Bombings, drug smuggling cases, child abuse at a hotel child minding crèche as well as the general concerns regarding security in Indonesia have dominated the media's coverage of Bali recently. Of course Bali remains a tropical paradise rich in cultural heritage, home to gentle friendly people and fantastic scenery. The coconuts still grow on the trees, and there is still fish in the sea. Bali TV on the Palapa C2 satellite is an ideal virtual tourist destination.
Bali TV commenced regular programs with a ceremony broadcast live from Bali's Taman Budaya cultural centre in 2002 and has since grown to be an integral part of Balinese life.
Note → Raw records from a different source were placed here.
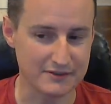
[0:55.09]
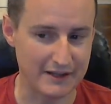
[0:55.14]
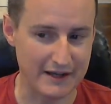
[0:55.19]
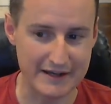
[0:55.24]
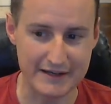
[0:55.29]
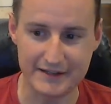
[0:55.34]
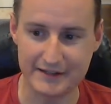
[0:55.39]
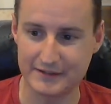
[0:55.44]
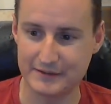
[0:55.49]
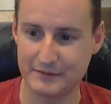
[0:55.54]

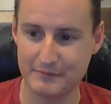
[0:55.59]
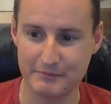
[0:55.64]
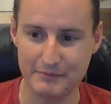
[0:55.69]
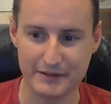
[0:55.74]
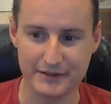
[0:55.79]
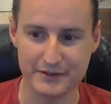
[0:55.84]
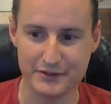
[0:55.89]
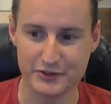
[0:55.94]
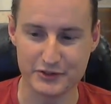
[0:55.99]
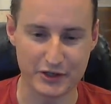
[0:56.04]
liking them,
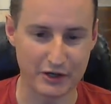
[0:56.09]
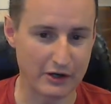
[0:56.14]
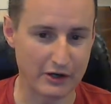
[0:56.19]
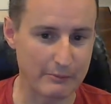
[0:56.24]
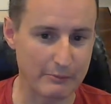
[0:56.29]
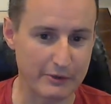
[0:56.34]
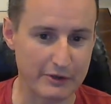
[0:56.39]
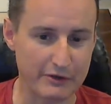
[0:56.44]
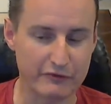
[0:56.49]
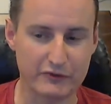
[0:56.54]
and sharing
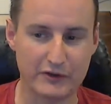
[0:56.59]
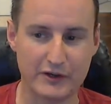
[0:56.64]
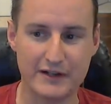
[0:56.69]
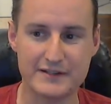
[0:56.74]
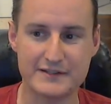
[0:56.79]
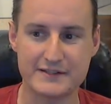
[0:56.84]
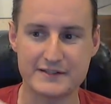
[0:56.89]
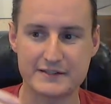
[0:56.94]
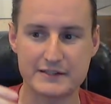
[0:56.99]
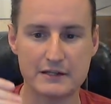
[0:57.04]
them with your
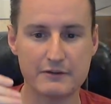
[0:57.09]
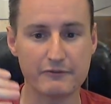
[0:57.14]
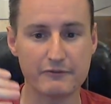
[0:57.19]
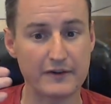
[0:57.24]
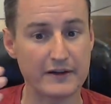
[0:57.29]
friends and stuff.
The station is the only Balinese focused television outlet in Indonesia.
Bali TV promotes itself with the bye line "Matahari dari Bali" (Sun from Bali) aiming to promote and foster Balinese culture, traditions, and tourism. The majority of the programs are presented in the Bahasa Indonesia language with the exception of a daily news broadcast, Orti Bali, which is presented in the traditional Balinese language.
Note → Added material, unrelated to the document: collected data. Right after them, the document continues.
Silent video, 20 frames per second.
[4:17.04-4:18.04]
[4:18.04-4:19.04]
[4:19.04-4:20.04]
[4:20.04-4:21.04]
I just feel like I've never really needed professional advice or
Bali TV's schedule includes programs such as "Klip Bali" which feature contemporary Balinese music as well as the more exotic Balinese Gamelan ensembles which play into the night, accompanying live coverage of Balinese dance, and drama. One of the most watched musical programs is "Gita Shanti" which presents a popular style of choral singing with a Balinese melody. Colourful Temple Festivals are an important feature of Balinese life and are covered extensively in live broadcasts as well as news and magazine programs.
Other fascinating viewing is the Hindu dramas featuring the animal deities from Hindu Mythology, including Garuda the king of birds, Ganesha, the elephant-headed son of the goddess Durgha, and Hanuman, the monkey god. It is after Garuda that the Indonesian National Airlines is named. Even today, Garuda is much revered by the Balinese for his ethics and his strength in applying his ethics to correct evil-doers.
If your interest does turn to the local Balinese news there are three major bulletins during the day:
Seputar Bali Pagi, the morning news in Indonesian airs around 6:30 AM Bali time (8:30 AM Australian Eastern Standard Time).
Seputar Bali, the evening news in Indonesian airs at 6:30 PM Bali Time (8:30 PM Australian Eastern Standard Time).
Orti Bali is the island's news presented in the Balinese language at 7:30 PM Bali Time ( 9:30 PM Australian Eastern Standard Time).
Bali TV can be received free-to-air in Australia and New Zealand via the Indonesian satellite Palapa C2.
Tuning & Resources
English Language Programing
Well over a million people choose to holiday in Bali each year. Japanese tourists are the most frequent visitors to the island, closely followed by Australians.
English speaking tourists wanting to keep in touch with the rest of the world are well served by international satellite television which is available in the majority of hotels. However until recently there has been limited Balinese produced television presented in English.
In addition to the usual Balinese and Indonesian language programming, Bali TV have added an English language magazine and "what's on" program. The service is specifically directed to English speaking tourists. Promoting local festivals, events and island activities the English language programming is seen Monday to Saturday at midday AEST (Sydney) time.